Problem statement. Every line of the records that holds the word "with" should be copied out.

(Data entries)
□ □ □ □
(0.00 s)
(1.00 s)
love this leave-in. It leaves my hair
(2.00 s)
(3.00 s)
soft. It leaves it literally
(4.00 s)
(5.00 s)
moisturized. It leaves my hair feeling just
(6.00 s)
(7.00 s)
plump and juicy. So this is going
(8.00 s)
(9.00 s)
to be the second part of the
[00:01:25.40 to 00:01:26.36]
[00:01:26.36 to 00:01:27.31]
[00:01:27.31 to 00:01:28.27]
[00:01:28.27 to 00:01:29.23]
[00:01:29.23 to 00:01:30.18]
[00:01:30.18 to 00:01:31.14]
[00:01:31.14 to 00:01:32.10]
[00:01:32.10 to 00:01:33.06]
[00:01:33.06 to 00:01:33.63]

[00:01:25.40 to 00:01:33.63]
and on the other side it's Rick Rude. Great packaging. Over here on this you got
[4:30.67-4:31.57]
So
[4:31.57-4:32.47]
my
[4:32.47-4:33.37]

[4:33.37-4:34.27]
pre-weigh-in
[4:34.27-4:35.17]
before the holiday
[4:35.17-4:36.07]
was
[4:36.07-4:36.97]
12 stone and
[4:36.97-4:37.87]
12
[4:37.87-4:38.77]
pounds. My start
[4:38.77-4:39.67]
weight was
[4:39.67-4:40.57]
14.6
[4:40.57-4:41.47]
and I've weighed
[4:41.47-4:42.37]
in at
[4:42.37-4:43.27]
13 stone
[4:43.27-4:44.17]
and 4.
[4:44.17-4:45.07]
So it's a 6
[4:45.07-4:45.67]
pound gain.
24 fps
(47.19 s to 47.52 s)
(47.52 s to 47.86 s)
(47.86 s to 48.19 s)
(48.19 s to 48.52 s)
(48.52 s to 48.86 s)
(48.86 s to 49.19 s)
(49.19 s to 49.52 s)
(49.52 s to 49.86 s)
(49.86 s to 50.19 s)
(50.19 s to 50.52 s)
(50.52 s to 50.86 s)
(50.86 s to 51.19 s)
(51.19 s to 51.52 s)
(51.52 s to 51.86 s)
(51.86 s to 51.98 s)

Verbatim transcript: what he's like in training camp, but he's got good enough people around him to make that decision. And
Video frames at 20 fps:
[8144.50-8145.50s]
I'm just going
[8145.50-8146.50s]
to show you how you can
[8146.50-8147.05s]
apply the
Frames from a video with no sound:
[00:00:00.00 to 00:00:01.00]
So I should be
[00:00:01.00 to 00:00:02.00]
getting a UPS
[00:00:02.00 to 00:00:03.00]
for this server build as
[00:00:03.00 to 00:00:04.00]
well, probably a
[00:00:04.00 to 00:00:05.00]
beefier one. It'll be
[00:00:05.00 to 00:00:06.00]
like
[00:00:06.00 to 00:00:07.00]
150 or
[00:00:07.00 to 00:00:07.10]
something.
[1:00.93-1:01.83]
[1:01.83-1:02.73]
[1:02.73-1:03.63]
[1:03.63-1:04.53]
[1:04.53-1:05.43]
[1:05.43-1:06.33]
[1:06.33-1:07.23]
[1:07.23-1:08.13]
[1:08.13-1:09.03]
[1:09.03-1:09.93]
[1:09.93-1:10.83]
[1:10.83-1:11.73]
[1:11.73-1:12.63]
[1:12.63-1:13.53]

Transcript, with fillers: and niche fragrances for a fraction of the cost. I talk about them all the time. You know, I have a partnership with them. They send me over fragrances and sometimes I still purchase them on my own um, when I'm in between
□ □ □ □
Result of this task.
Frames from a video with no sound:
Transcript, with fillers: and niche fragrances for a fraction of the cost. I talk about them all the time. You know, I have a partnership with them. They send me over fragrances and sometimes I still purchase them on my own um, when I'm in between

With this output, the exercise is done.